What are the poetic devices in mending wall by Robert Frost?

"Mending Wall" by Robert Frost is rich in poetic devices that enhance its meaning and create a vivid sensory experience for the reader. Here are some of the key poetic devices used in the poem:

1. Alliteration: The repetition of consonant sounds at the beginning of words or stressed syllables.

Example: "Whose woods these are I think I know."

2. Assonance: The repetition of vowel sounds in nearby words.

Example: "Something there is that doesn't love a wall."

3. Personification: Giving human qualities to inanimate objects or abstract ideas.

Example: "The frozen-ground-swell under it

Cries out to no one."

4. Imagery: The use of vivid and sensory language to create mental pictures in the reader's mind.

Example: "Sometimes I think the wall that I have built

Years after year is only there to keep

Me from something else than what it is."

5. Symbolism: Using objects, actions, or ideas to represent something else, often abstract or intangible.

Example: The wall can be seen as a metaphor for social, political, or personal barriers.

6. Enjambment: The running over of a sentence from one line to the next without a pause or punctuation.

Example: "We wear our fingers rough with handling them.

Oh, just another kind of outdoor game,

One on a side.
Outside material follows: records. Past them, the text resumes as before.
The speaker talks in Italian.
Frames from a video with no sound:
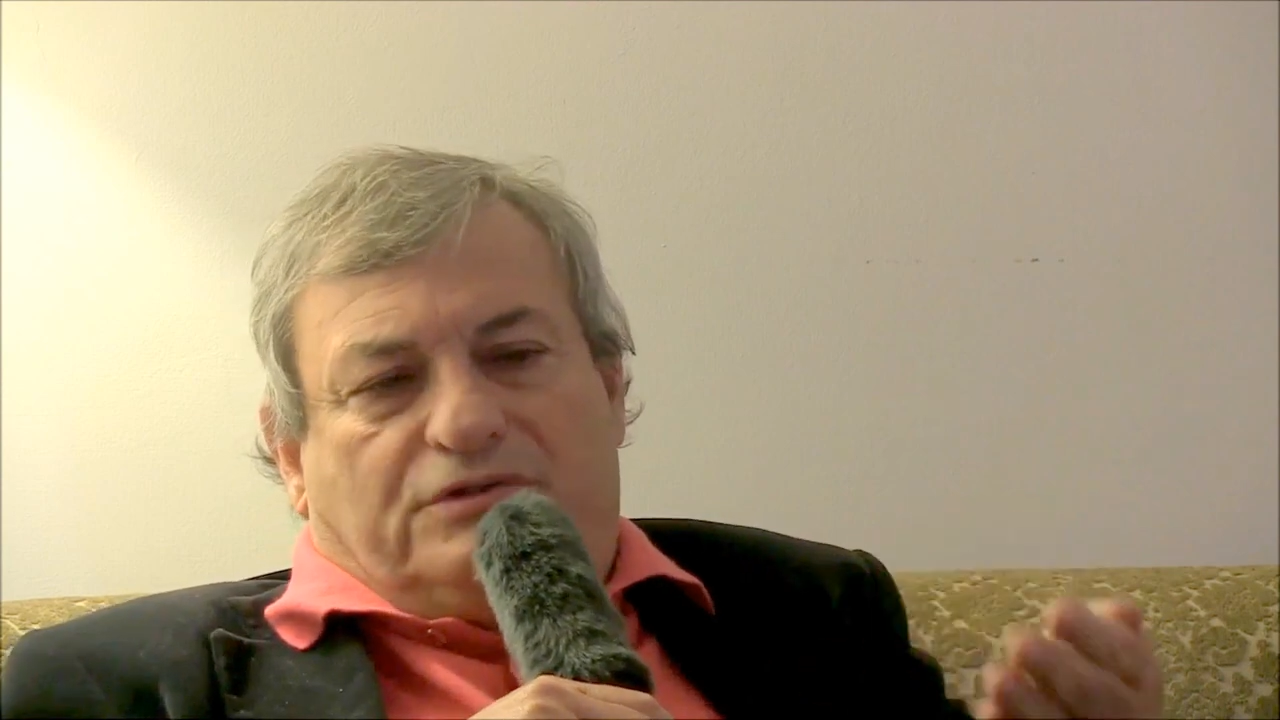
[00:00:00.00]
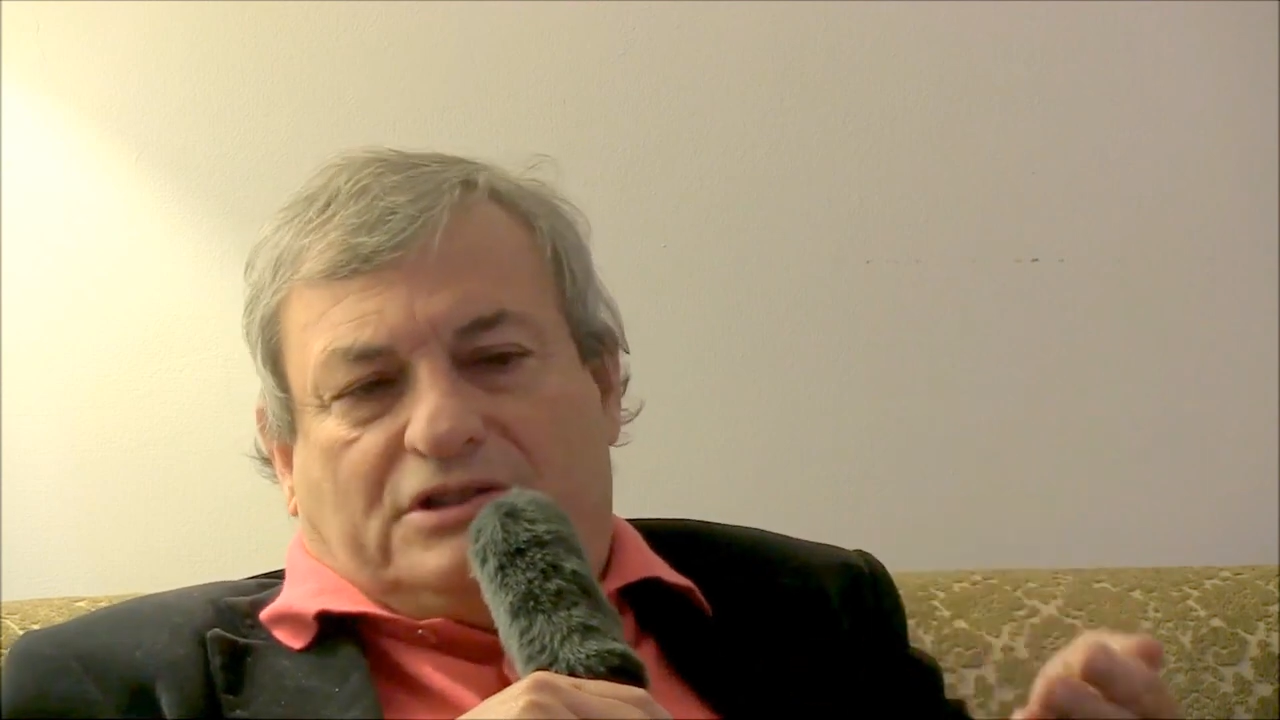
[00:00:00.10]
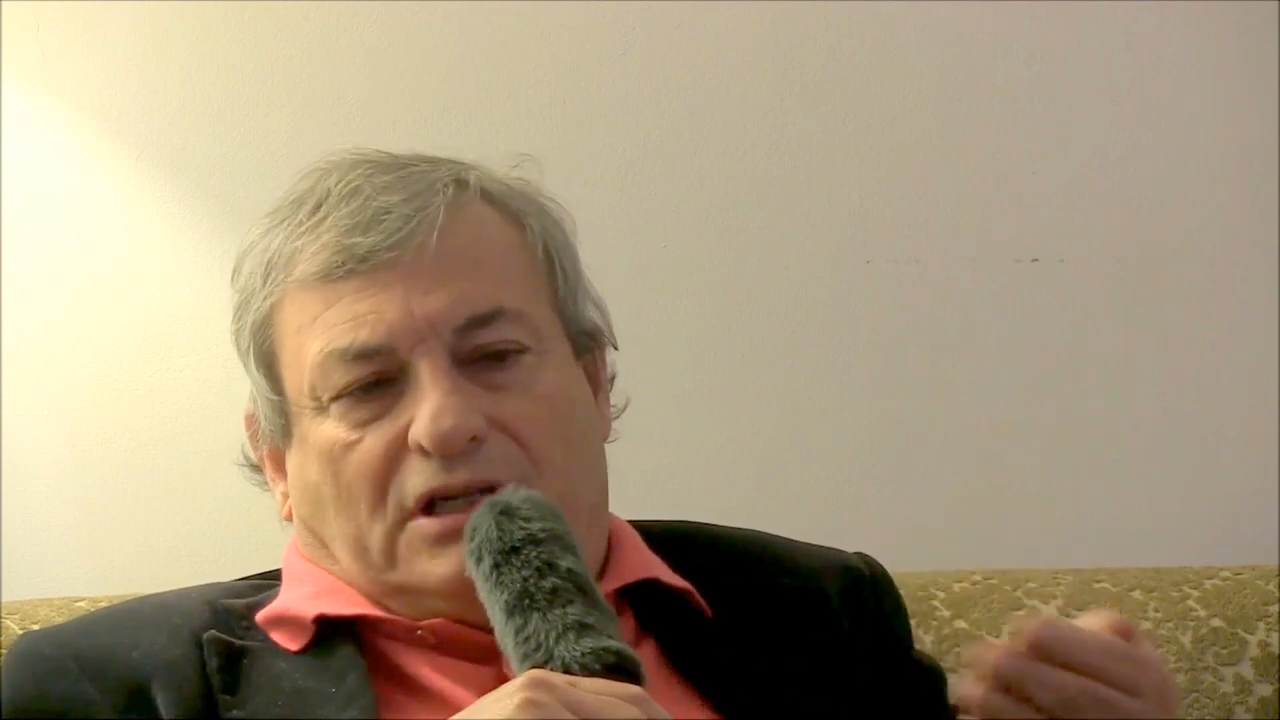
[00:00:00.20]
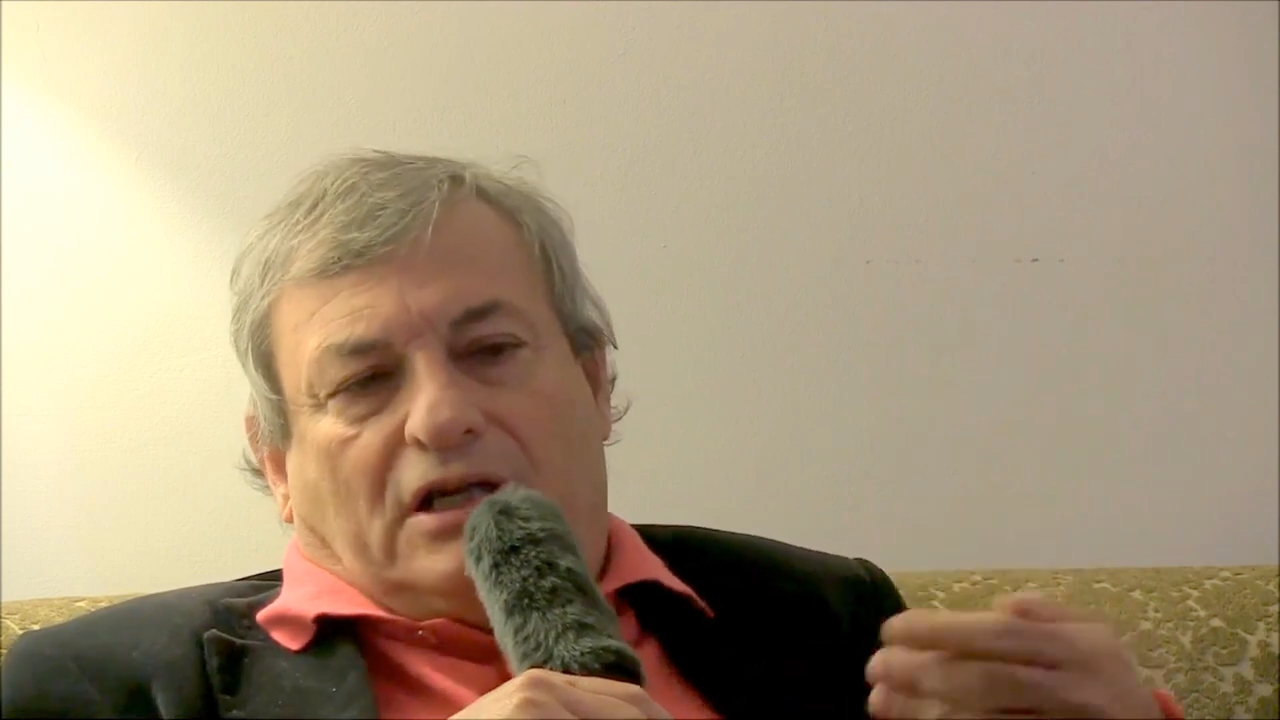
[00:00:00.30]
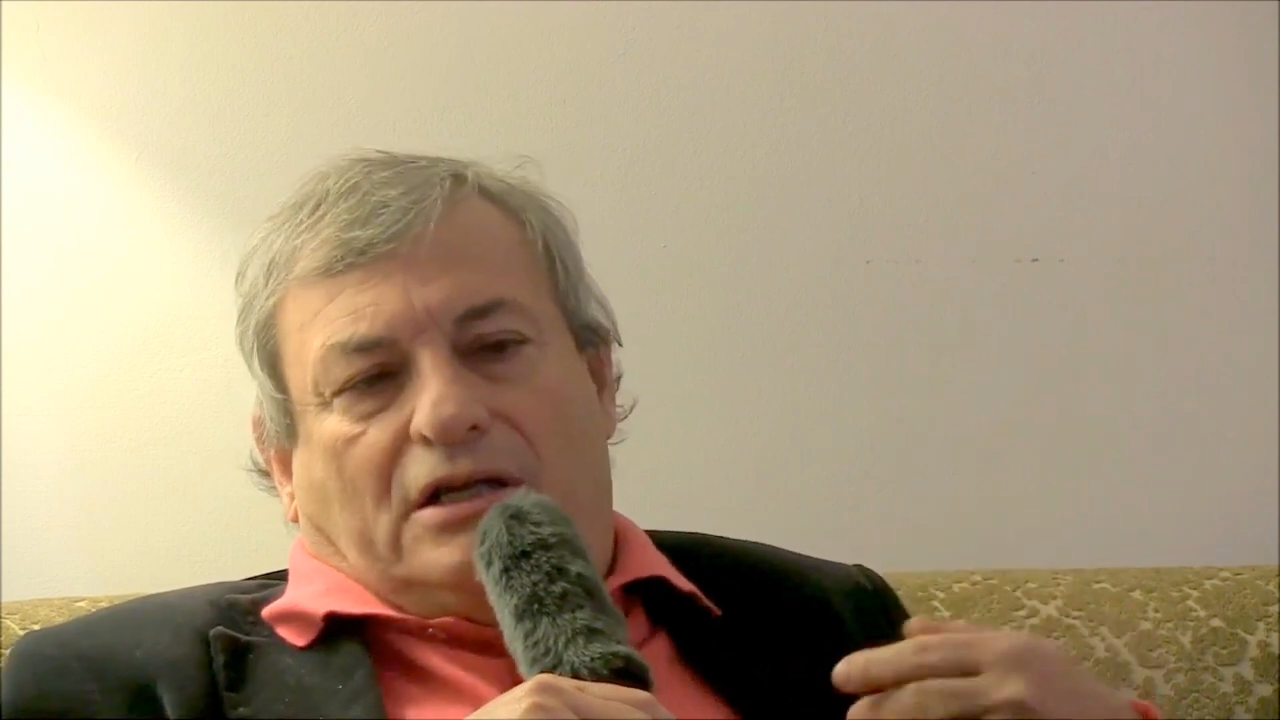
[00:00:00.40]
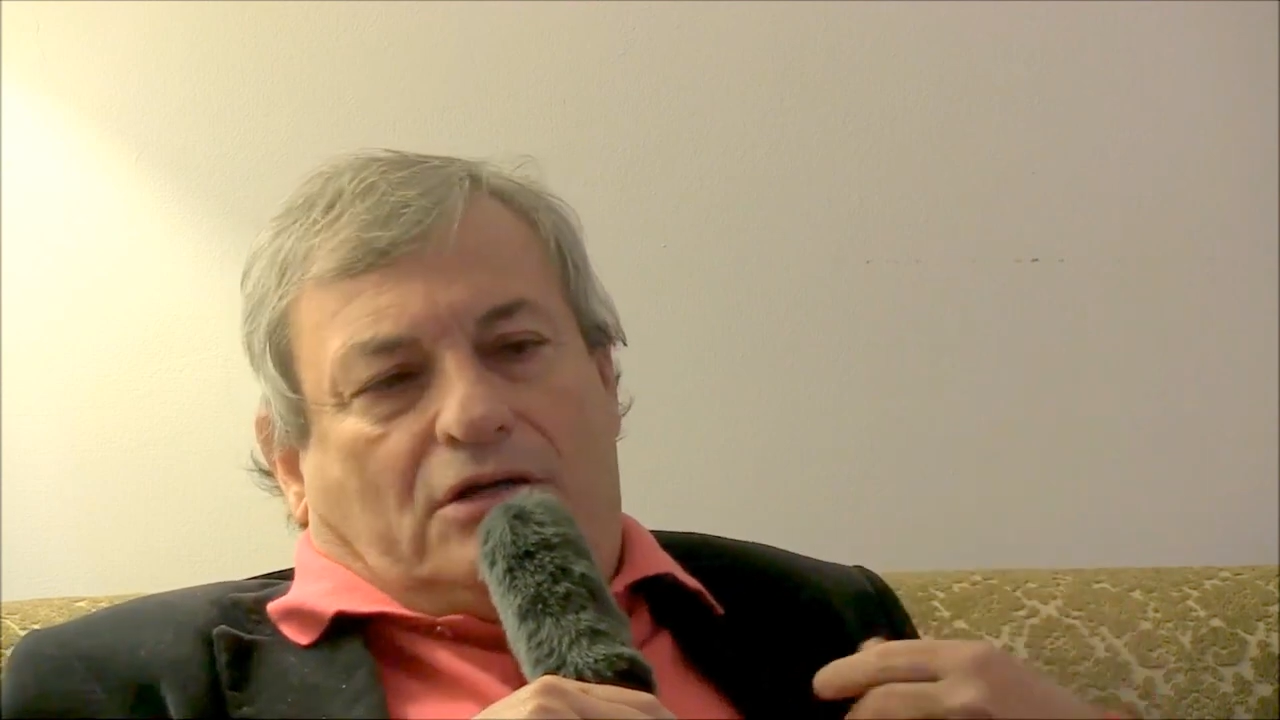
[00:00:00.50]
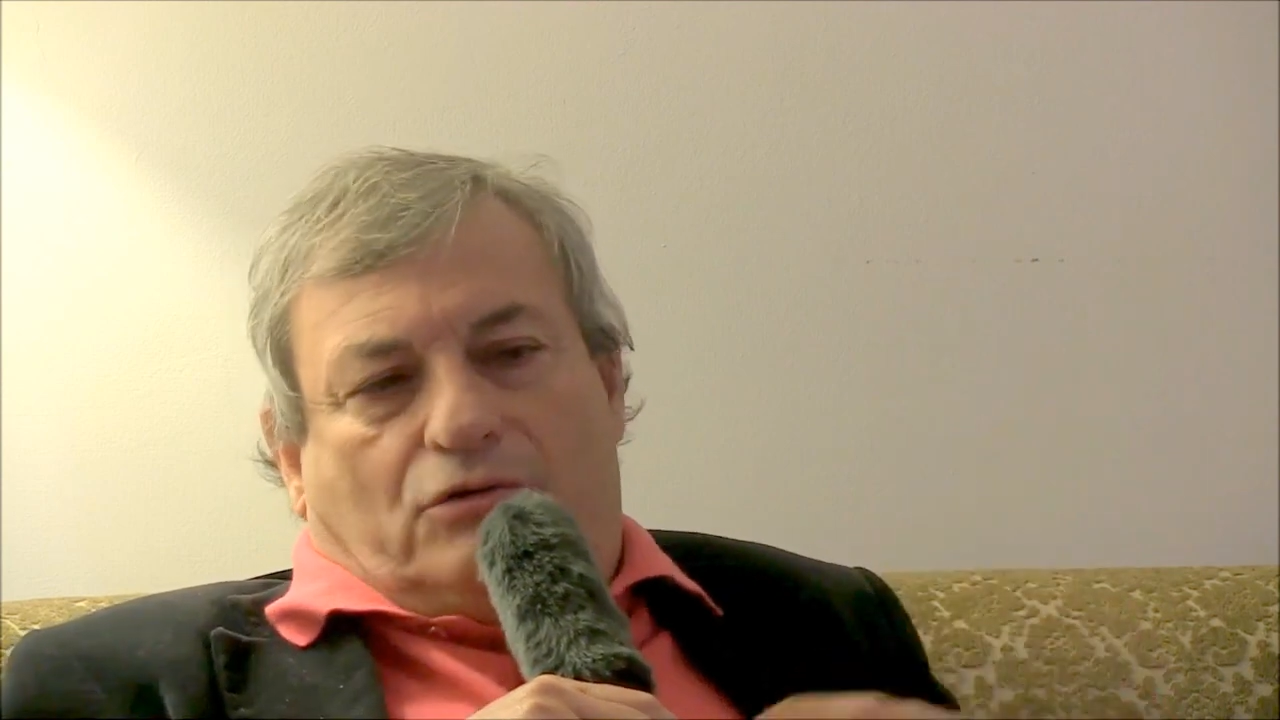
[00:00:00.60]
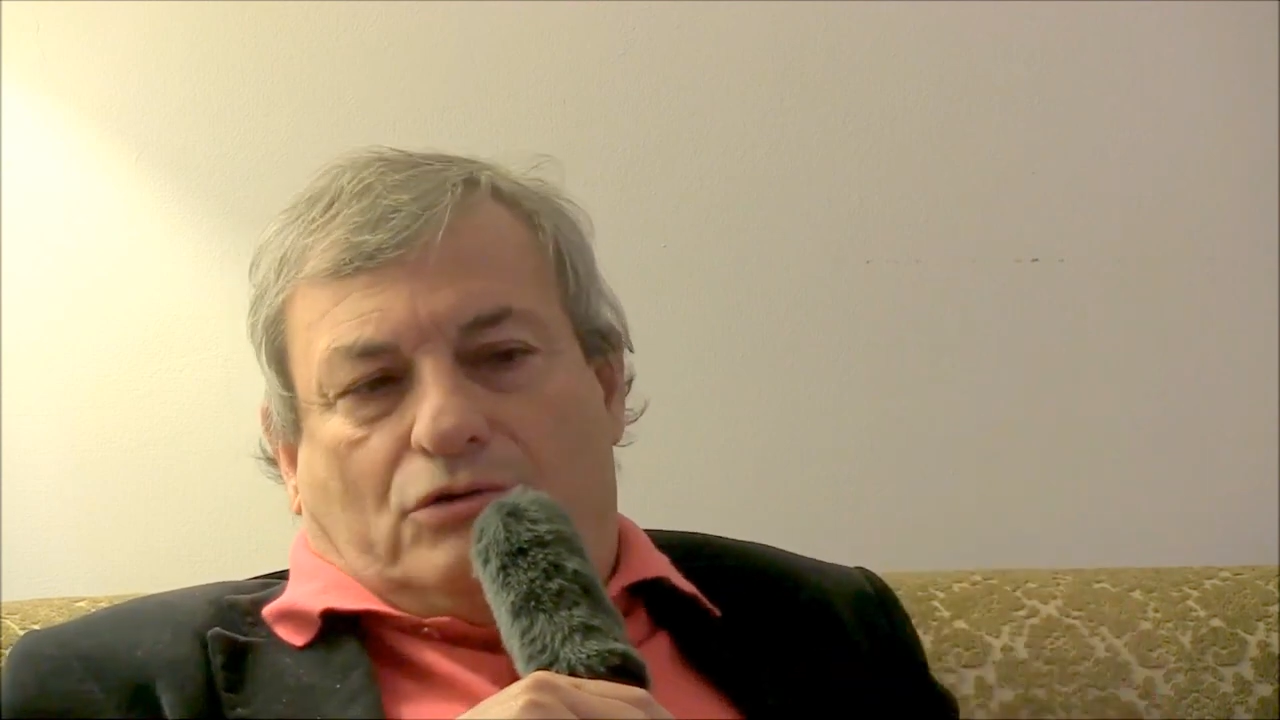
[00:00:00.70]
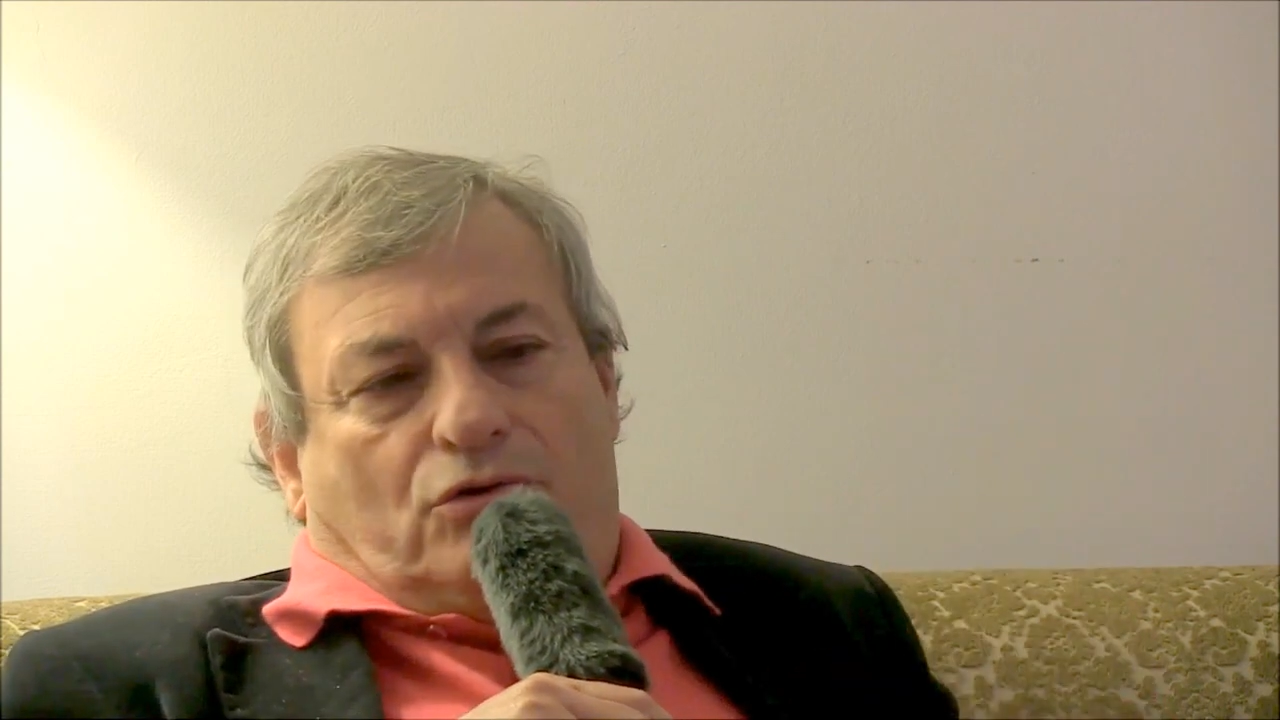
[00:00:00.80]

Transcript: di vista ho,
It comes to little more."

7. Parallelism: The repetition of similar grammatical structures or syntactic patterns.

Example: "Before I built a wall I'd ask to know

What I was walling in or walling out."

8. Caesura: A pause or break in a line of poetry, often indicated by punctuation such as a comma or dash.

Example: "He is all pine and I am apple orchard.

My apple trees will never get across

And eat the cones under his pines, I tell him.

He only says, "Good fences make good neighbors."

These poetic devices come together to create a complex and multi-layered poem that explores themes of boundaries, communication, and the nature of human relationships.